Vor der Einführung von Content Management Systemen war der Content einer Website immer fest mit dem HTML-Code der Internetseite verbunden (statische Seiten), so dass bei einer Änderung des Inhalts stets die gesamte Seite verändert werden musste. Bei einem kleinen Webauftritt stellt dies kein Problem dar, bei einem größeren Auftritt kann dies jedoch recht aufwendig sein, zumal dazu Fachkenntnisse in HTML, CSS, JavaScript, Flash etc. vorhanden sein müssen.
Die Folge waren, dass Änderungen selten vorgenommen wurden und die Webauftritte nicht aktuell waren. Bei häufigen Änderungen liefen einem die Kosten davon.
Ein CMS trennt Layout und Inhalt streng voneinander.
Das Layout wird einmalig erstellt. Dann wird der Content nicht direkt im Layout plaziert, sondern es werden sogenannte Container als Platzhalter in das Layout eingefügt.
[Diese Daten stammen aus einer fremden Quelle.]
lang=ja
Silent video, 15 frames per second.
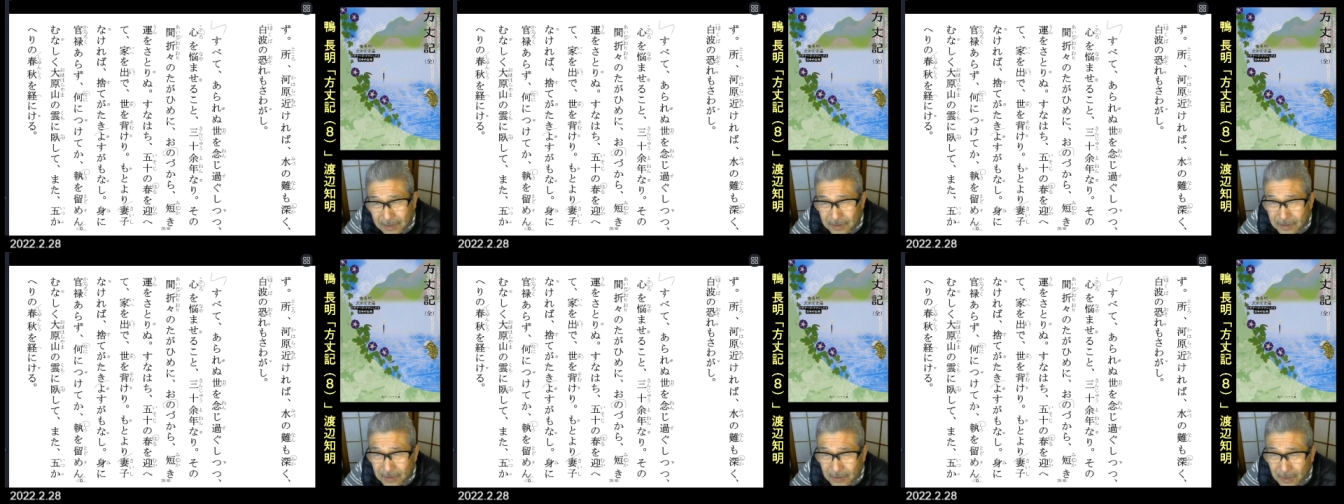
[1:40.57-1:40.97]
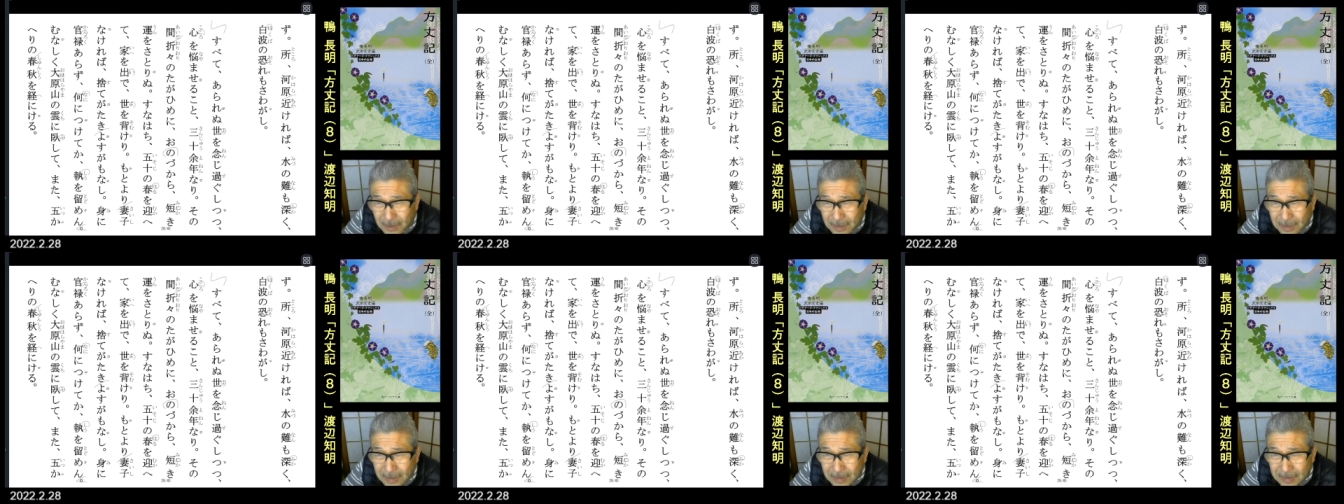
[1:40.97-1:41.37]
ず
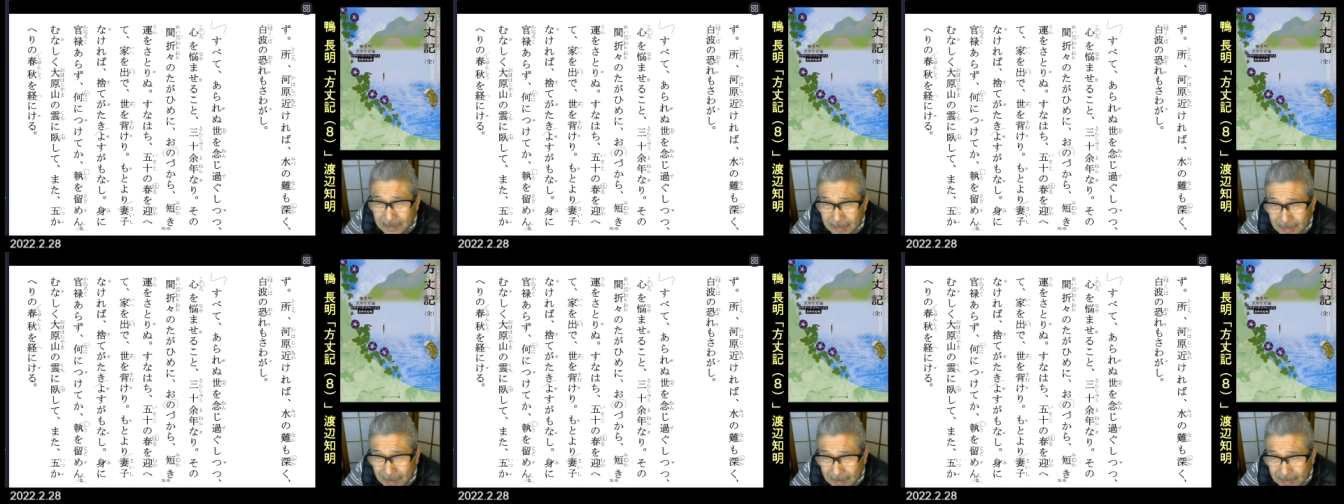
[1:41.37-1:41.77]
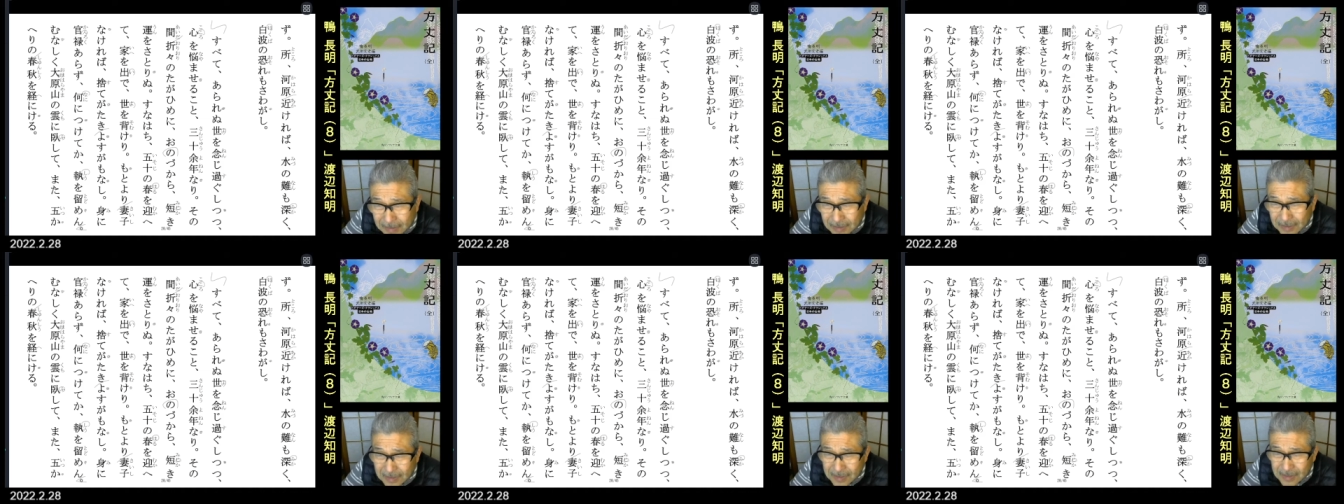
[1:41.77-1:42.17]

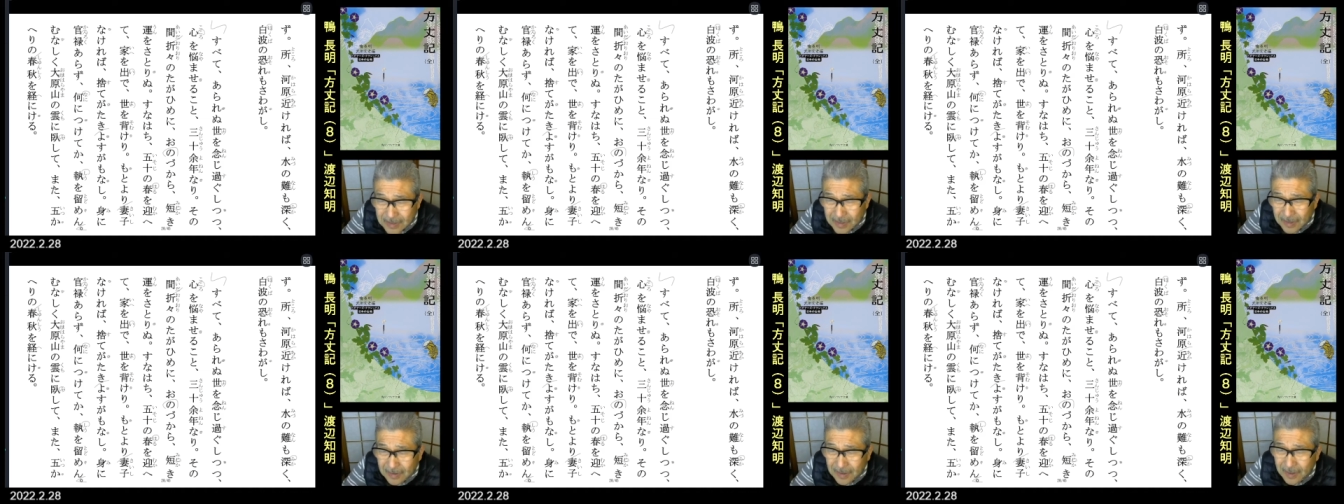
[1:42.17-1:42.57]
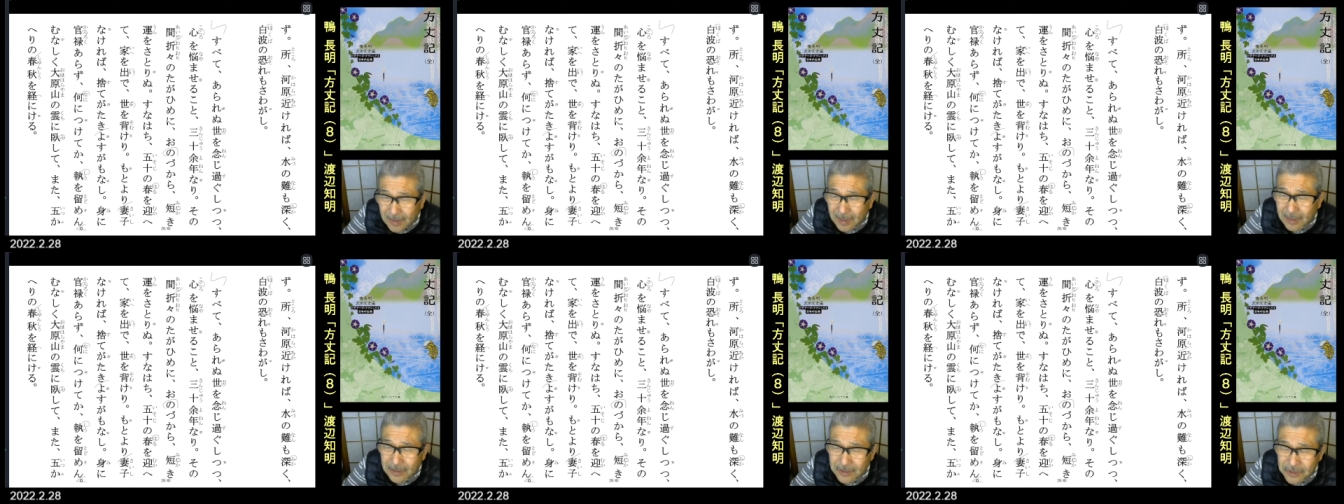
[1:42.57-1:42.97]
何につけて
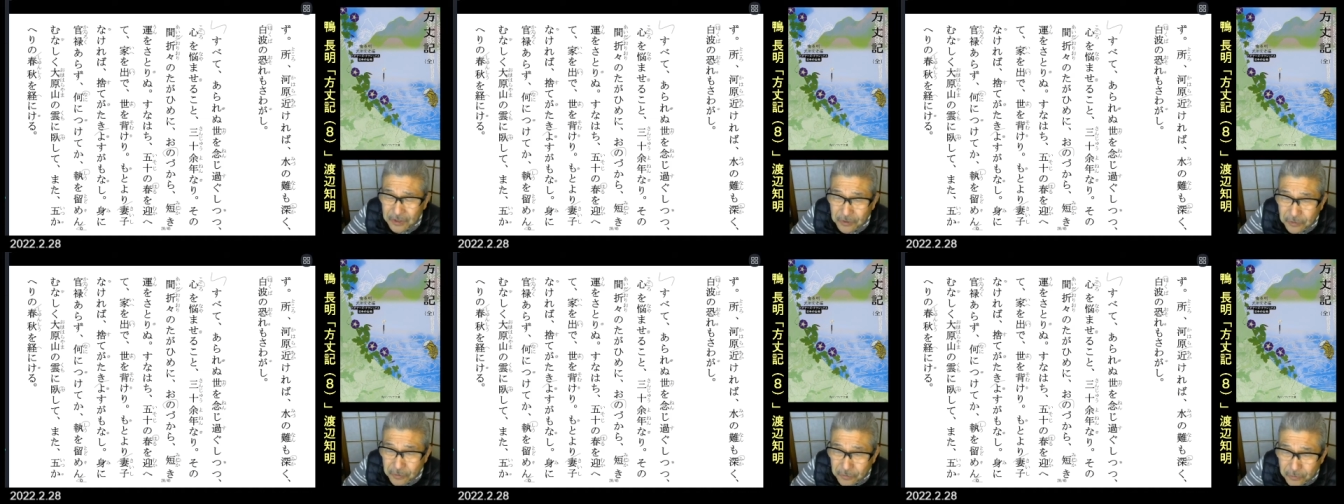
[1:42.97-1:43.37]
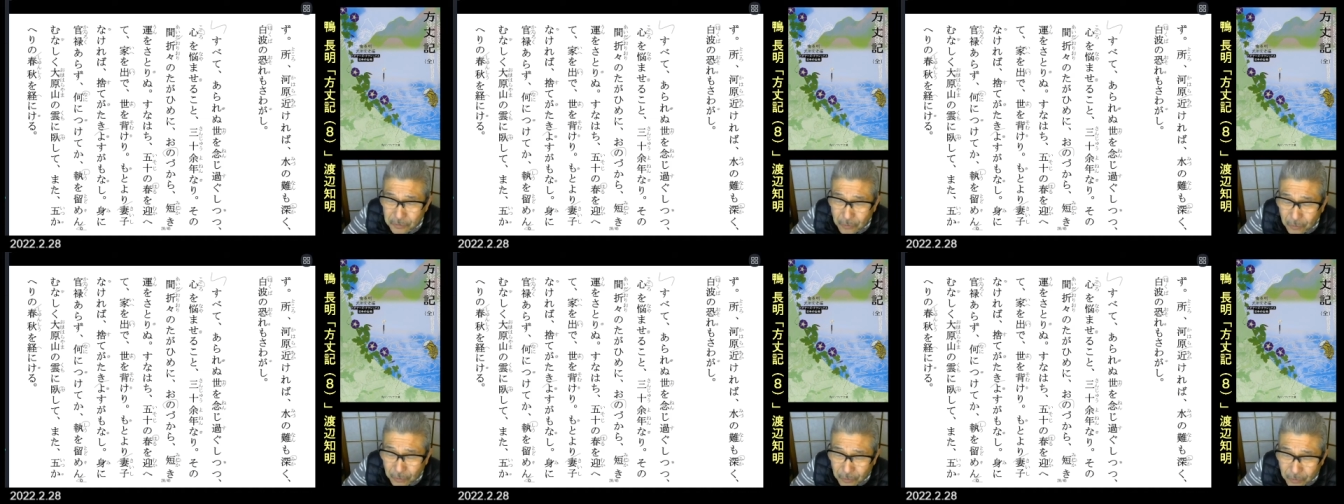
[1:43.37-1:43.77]
か衆
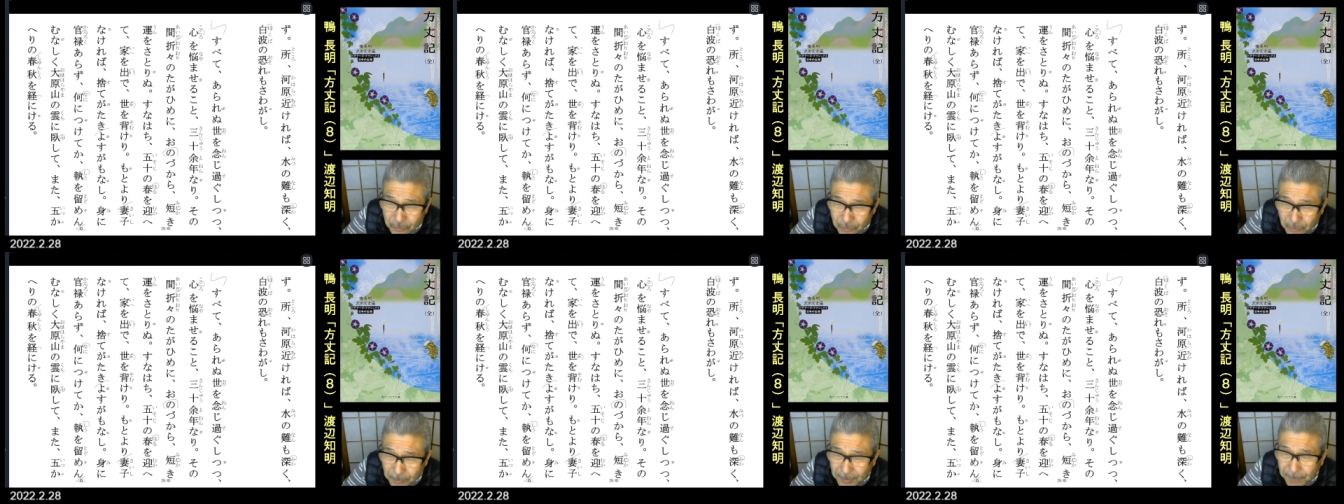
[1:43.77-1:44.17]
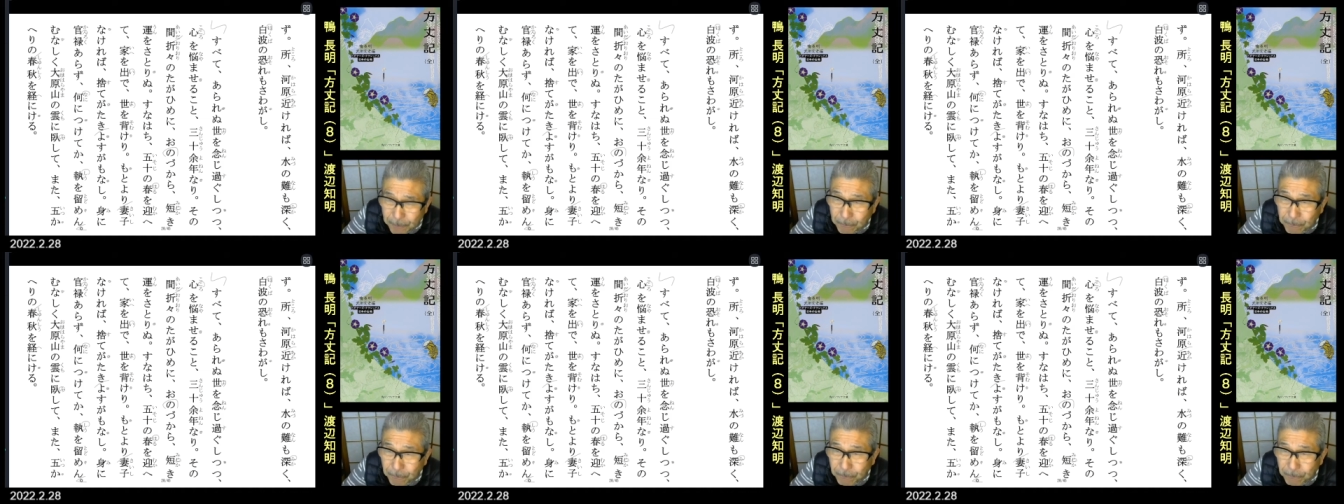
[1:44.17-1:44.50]
をとどめん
So gibt es Container für die Navigation, für Texte, für Bilder etc.
Der eigentliche Inhalt einer Website wird in einer Datenbank abgespeichert und beim Seitenaufruf dynamisch in die entsprechenden Container eingelesen.
Bei einer Änderung des Layouts, bleiben die Inhalte in der Datenbank erhalten.
Bei einer Änderung des Inhalts, bleibt das Layout davon unberührt.
Dies bietet den Vorteil, dass das vorgegebene CI bei Änderungen stets gewahrt bleibt.
Bei einer kompletten Neugestaltung des Layouts bleiben die Inhalte erhalten und werden wieder automatisch aus der Datenbank in die Container eingelesen.